The new nation was not perfect, but it created a system that led to unprecedented freedom, social mobility, and economic opportunity. Of course, a major evil was the inherited system of slavery. Some of the Founders opposed slavery, while others owned slaves, but they came to realize that it fundamentally contradicted the Declaration of Independence. They expected that it would eventually be eliminated but did not know how to accomplish this immense task. As an initial step, the Constitution provided that the “importation” of persons (international slave trade) could be ended in 1808, which indeed occurred.

Eventually, the Civil War abolished slavery, at the enormous cost of 650,000 deaths, or two percent of the population. In his Second Inaugural Address, President Lincoln stated that slavery was the ultimate cause of the war and suggested that the war’s devastation was divine judgment for the sin of slavery. Although praying for the war’s soon end, he stated, quoting Psalm 19:9, “Yet, if God wills that it continue until all the wealth piled by the bondsman’s two hundred and fifty years of unrequited toil shall be sunk, and until every drop of blood drawn with the lash shall be paid by another drawn with the sword, as was said three thousand years ago, so still it must be said ‘the judgments of the Lord are true and righteous altogether.’”

Initially, some of Lincoln’s opponents argued that the Constitution allowed slavery. Lincoln replied that the Declaration of Independence is the nation’s highest statement of principles and is the foundation for the Constitution. While the Constitution tacitly accepted an existing social structure as the price of forming the nation, the Declaration proclaimed truths that would ultimately destroy slavery. Thus, in his day, the nation had the opportunity and responsibility to end this evil. As he stated in the Gettysburg Address, it was time for “a new birth of freedom” to fulfill the principles upon which the nation was founded.

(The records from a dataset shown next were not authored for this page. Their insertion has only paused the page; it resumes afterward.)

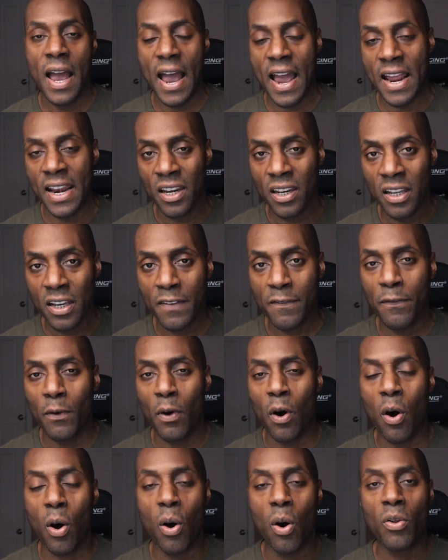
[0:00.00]
and look
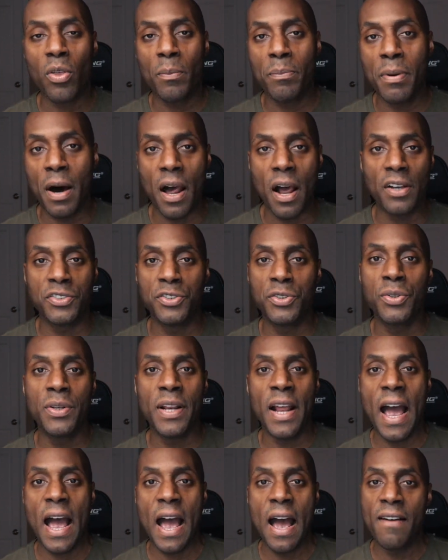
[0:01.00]
for all the positives you can
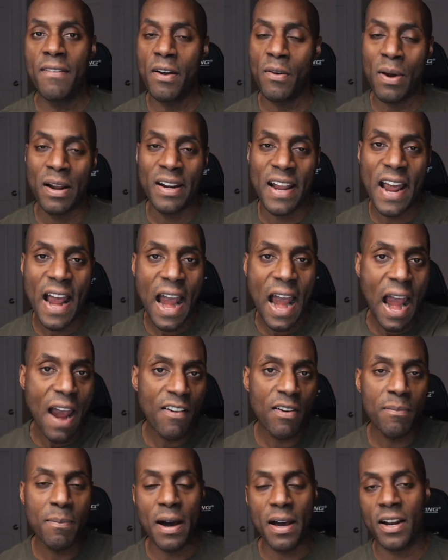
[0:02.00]
have around
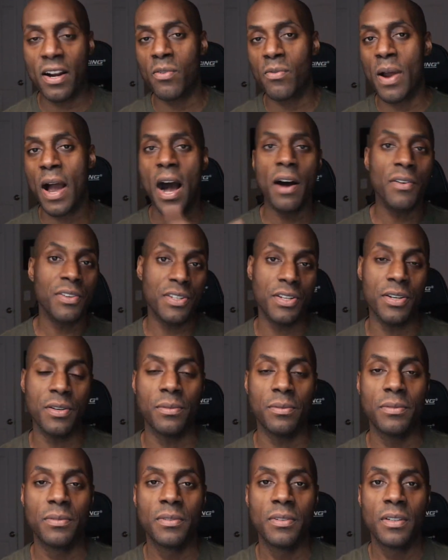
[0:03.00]
everybody around
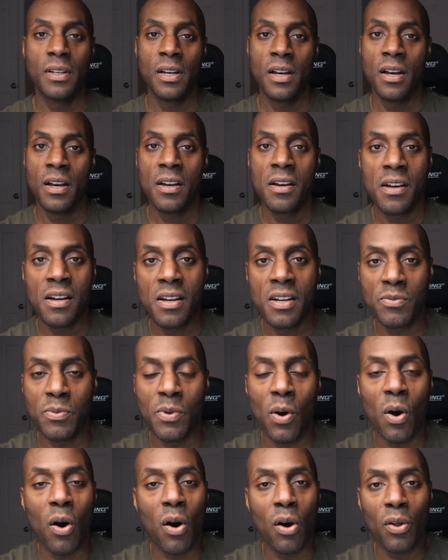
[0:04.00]
you, because
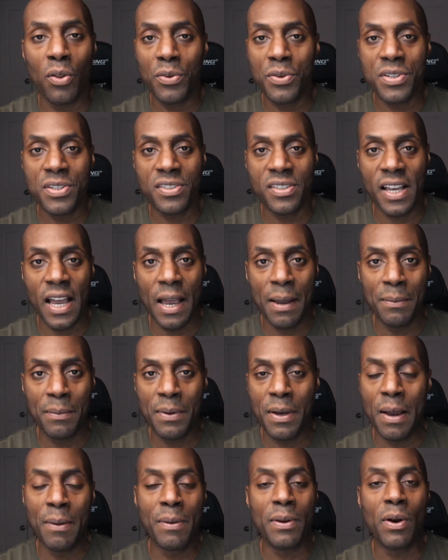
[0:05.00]
we all are the
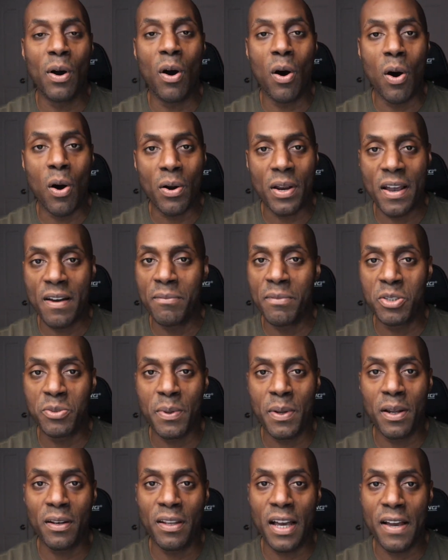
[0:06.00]
same and we all can have a much
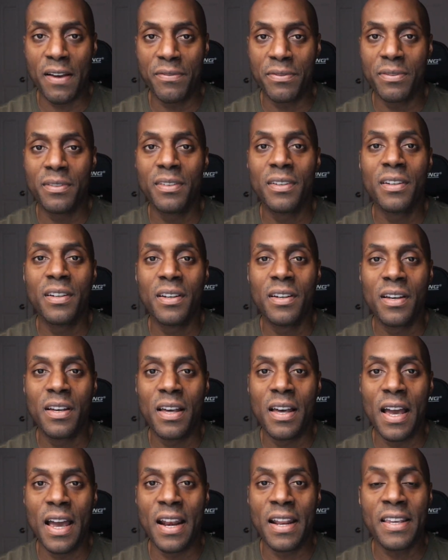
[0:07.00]
better life.
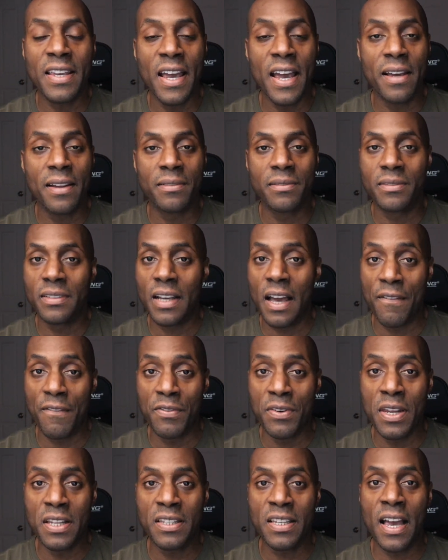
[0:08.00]
And again, if
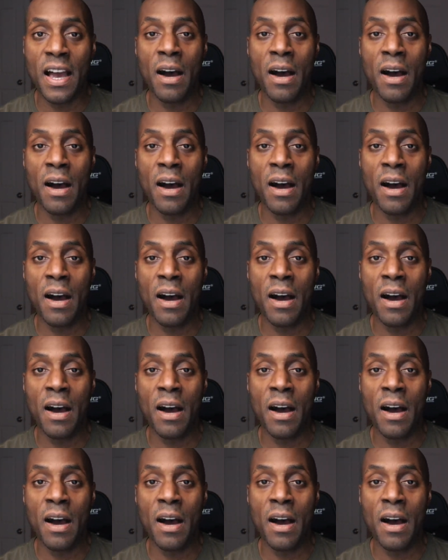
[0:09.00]
you need to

As a result of the Civil War, the Constitution was amended to abolish slavery (1865), to guarantee the rights of citizenship, “due process of law,” and “equal protection of the laws” on both the national and state levels (1868), and to grant the right to vote regardless of race or color (1870). At the nation’s founding, voting was determined by the states and was limited to free men who owned property, which included some black men, but gradually the property requirements were eliminated. Subsequent Constitutional amendments extended the vote to women (1920); eliminated poll taxes, which were used to bar poor people, usually blacks, from voting (1964); and allowed youth to vote beginning at age eighteen (1971). In practice, however, the black vote was illegally suppressed in the South until the landmark Voting Rights Acts of 1965.

This legislation was a major accomplishment of the Civil Rights Movement, led by Dr. Martin Luther King, Jr. He appealed to both the teachings of Scripture and the nation’s founding to oppose racism and to advocate civil rights for all. His historic speech “I Have a Dream” stated: “When the architects of our Great Republic wrote the magnificent words of the Constitution and the Declaration of Independence, they were signing a promissory note to which every American was to fall heir. This note was a promise that all men, yes, black men as well as white men, would be guaranteed the unalienable rights of life, liberty, and the pursuit of happiness.”

Today, we should protect our national heritage of democracy and liberty and oppose any attempt to undermine or destroy it. Of course, our highest allegiance is to God and His Word. Therefore, we pray for God’s guidance, protection, and blessing upon our nation as we seek to implement its highest ideals. Ultimately, the hope for our nation and our world is an apostolic revival. Let us continue to proclaim the gospel of Jesus Christ in the power of the Holy Spirit.